Spatial regression analysis and its models

Chapter 6: Spatial regression analysis

6.2 Spatial regression analysis and its models

This section briefly describes the backgrounds and some components related to the concepts of spatial regression analysis. I explicate the ways in which spatial regression analysis was applied to quantify the spatial relationships in the PIPEN model.

6.2.1. Some terms related to the concept of spatial data analysis

According to Fotheringham and Rogerson (2009, p. 1), spatial data are different from other data in that they contain ‘locational information as well as attribute information’; or, in other words, they are recorded at different locations which are coded as part of the data. In this sense, it is important to take into account spatial distribution in these data. Spatial analysis is ‘one of the techniques using this locational information to better understand the processes generating the observed attribute value’ (ibid).

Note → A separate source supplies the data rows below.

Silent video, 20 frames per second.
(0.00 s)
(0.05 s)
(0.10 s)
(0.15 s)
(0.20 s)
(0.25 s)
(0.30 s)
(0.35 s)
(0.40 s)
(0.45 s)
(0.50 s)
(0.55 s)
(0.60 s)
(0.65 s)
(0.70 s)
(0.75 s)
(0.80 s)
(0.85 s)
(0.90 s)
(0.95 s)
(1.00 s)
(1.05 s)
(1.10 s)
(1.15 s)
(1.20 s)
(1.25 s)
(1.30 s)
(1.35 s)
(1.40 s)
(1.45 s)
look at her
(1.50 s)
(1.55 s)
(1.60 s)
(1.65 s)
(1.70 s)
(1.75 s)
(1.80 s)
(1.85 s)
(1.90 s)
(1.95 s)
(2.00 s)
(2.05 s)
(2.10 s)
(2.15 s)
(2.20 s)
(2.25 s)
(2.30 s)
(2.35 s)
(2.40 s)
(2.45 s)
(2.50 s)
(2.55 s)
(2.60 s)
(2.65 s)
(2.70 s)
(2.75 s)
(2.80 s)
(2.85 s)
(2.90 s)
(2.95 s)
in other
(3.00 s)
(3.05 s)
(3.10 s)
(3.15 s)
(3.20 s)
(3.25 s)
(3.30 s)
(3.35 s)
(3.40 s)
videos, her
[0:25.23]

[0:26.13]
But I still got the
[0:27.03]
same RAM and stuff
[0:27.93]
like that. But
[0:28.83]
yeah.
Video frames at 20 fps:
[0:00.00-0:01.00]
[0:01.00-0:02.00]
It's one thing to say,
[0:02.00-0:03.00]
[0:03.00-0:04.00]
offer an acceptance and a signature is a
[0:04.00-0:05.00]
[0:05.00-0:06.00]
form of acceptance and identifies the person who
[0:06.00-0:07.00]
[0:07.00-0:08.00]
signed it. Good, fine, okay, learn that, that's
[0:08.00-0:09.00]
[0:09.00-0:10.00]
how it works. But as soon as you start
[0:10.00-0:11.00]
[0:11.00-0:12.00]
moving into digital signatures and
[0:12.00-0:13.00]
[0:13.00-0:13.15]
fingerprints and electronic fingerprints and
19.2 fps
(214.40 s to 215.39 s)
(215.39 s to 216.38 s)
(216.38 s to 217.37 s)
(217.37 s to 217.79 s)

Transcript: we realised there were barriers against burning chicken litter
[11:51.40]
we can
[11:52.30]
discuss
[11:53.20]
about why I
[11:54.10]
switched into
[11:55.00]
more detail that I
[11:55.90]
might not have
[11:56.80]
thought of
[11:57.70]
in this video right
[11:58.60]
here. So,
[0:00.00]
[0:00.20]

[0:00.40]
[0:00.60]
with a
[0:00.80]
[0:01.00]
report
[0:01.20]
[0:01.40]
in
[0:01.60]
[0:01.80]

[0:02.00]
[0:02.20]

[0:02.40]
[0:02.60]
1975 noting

Haining (2003, p. 4) defines spatial analysis as ‘a collection of techniques and models that explicitly use the spatial referencing associated with each data describing the spatial relationships or spatial interactions between the cases’. He describes the three main elements of spatial analysis as follows:

… [F]irst, it includes cartographic modelling. Each data set is represented as a map and map-based operations (or implementing map algebras) generate new maps…[S]econd, it includes forms of mathematical modelling where model outcomes are dependent on the forms of spatial interaction between objects in the model, or spatial relationships or the geographical positioning of objects within the model…[F]inally, it includes the development and application of statistical techniques of the proper analysis of spatial data which, as a consequence, make use of the spatial referencing in the data. This is the area of spatial analysis that we refer to as spatial data analysis… (Haining, 2003, pp. 4- 5, orignial emphasis).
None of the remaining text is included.